*Action item:* Emit the data below verbatim, stripping out any pictures.

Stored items
▼▼▼

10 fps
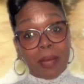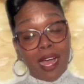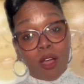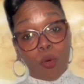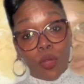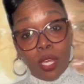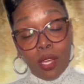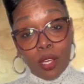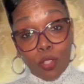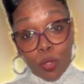out.
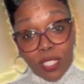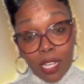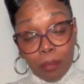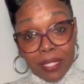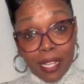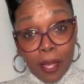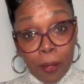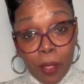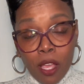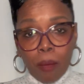Do you see what I'm saying?
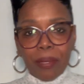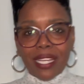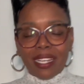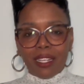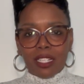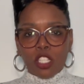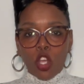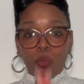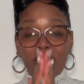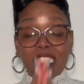Because
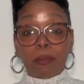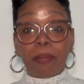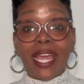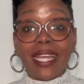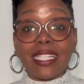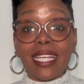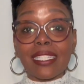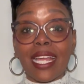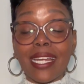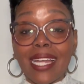respect is
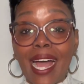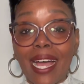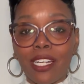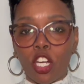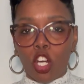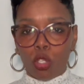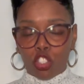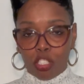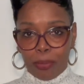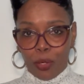a
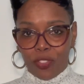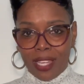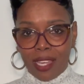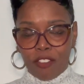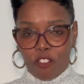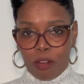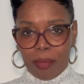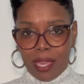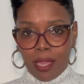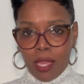non-negotiable thing for
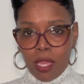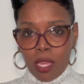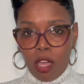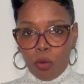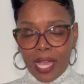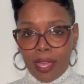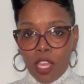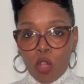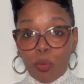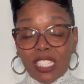me. Okay,
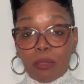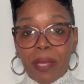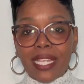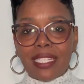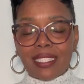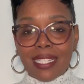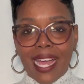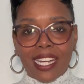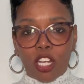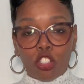respect is
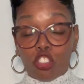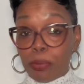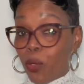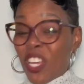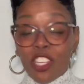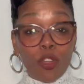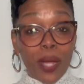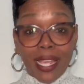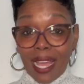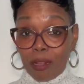non-negotiable. You
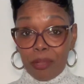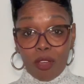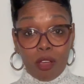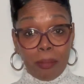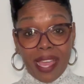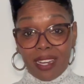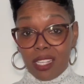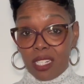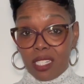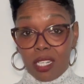ain't got to be all madly
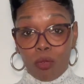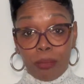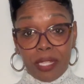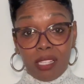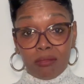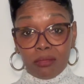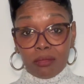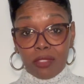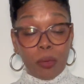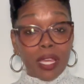in love with me.
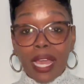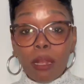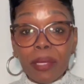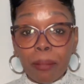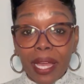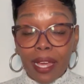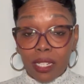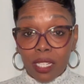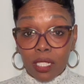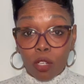You ain't got to be madly
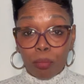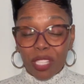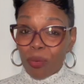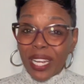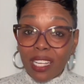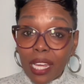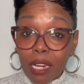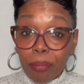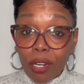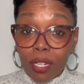in love with me. You ain't even got to
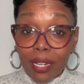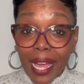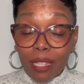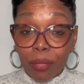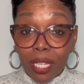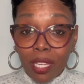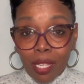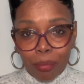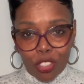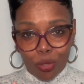barely like me.
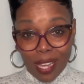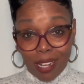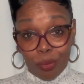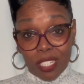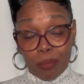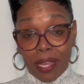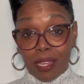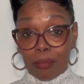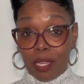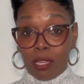But you got to respect
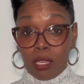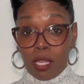me.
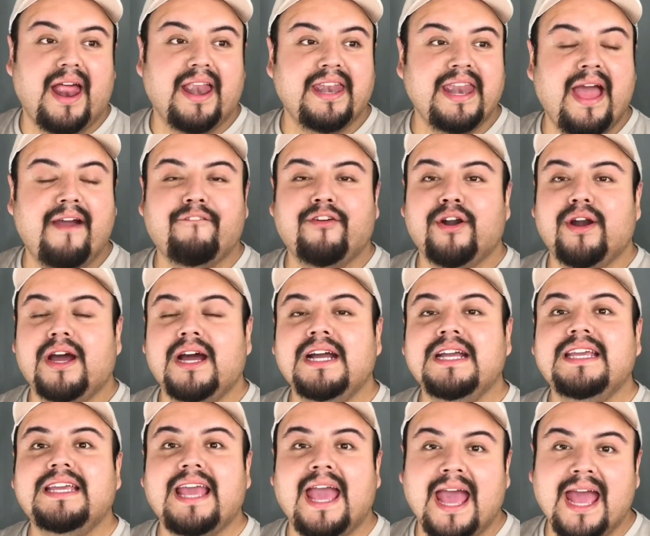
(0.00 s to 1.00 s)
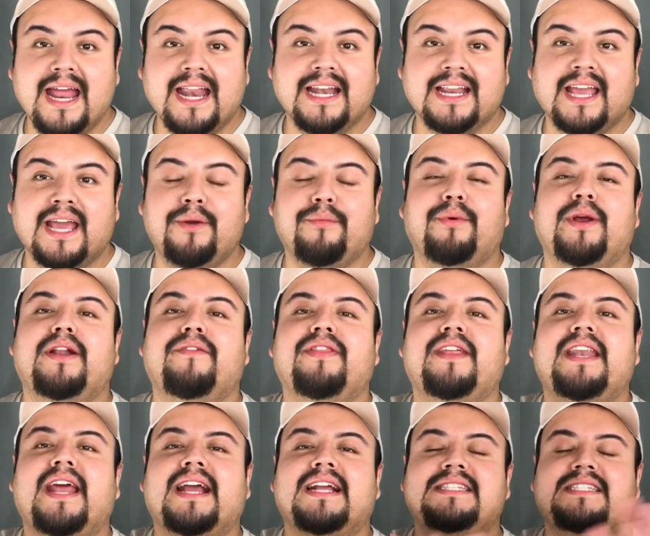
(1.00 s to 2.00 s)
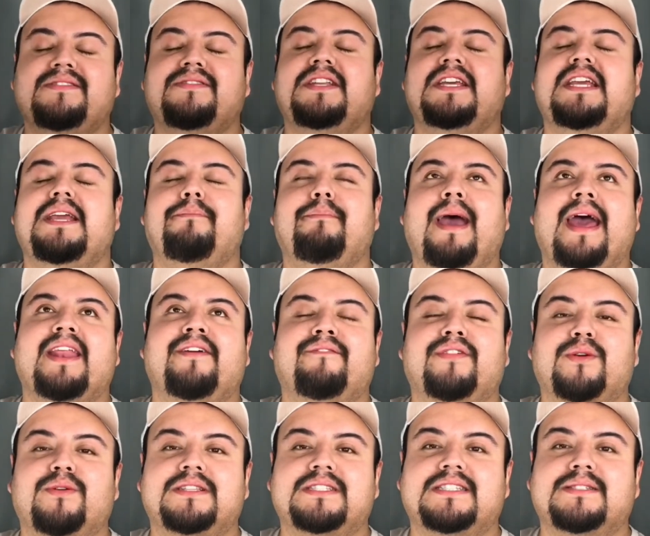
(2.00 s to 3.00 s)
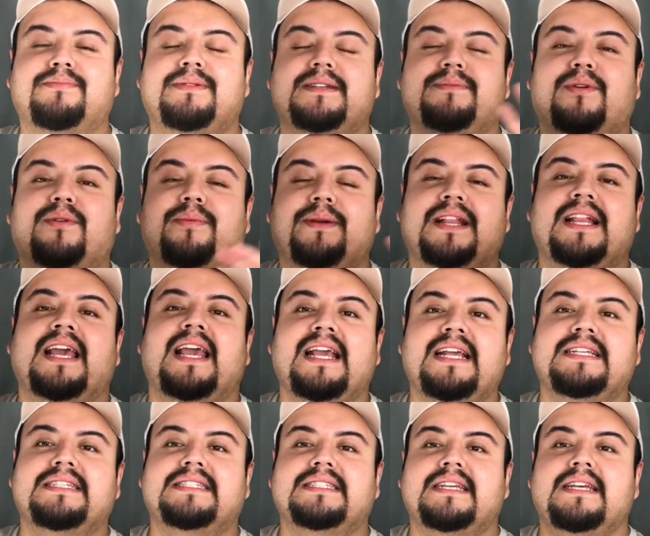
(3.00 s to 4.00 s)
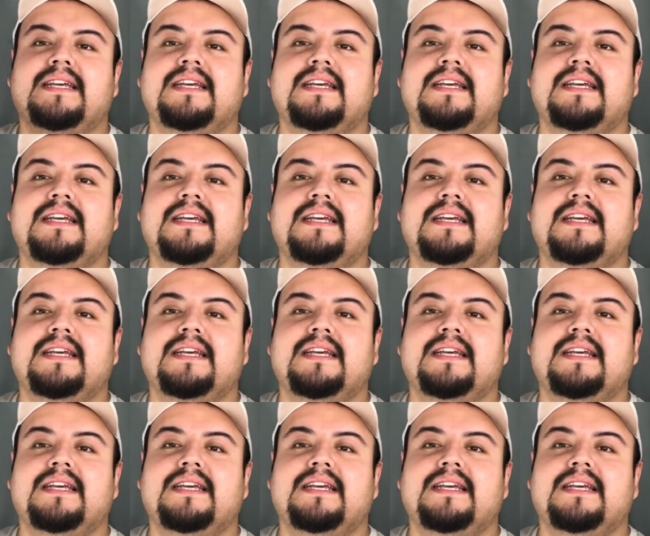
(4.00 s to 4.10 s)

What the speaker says: Never again. Get rid of the negativity and bad influences, people, please.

▲▲▲

*Answer:*
10 fps
out.
Do you see what I'm saying?
Because
respect is
a
non-negotiable thing for
me. Okay,
respect is
non-negotiable. You
ain't got to be all madly
in love with me.
You ain't got to be madly
in love with me. You ain't even got to
barely like me.
But you got to respect
me.
(0.00 s to 1.00 s)
(1.00 s to 2.00 s)
(2.00 s to 3.00 s)
(3.00 s to 4.00 s)
(4.00 s to 4.10 s)

What the speaker says: Never again. Get rid of the negativity and bad influences, people, please.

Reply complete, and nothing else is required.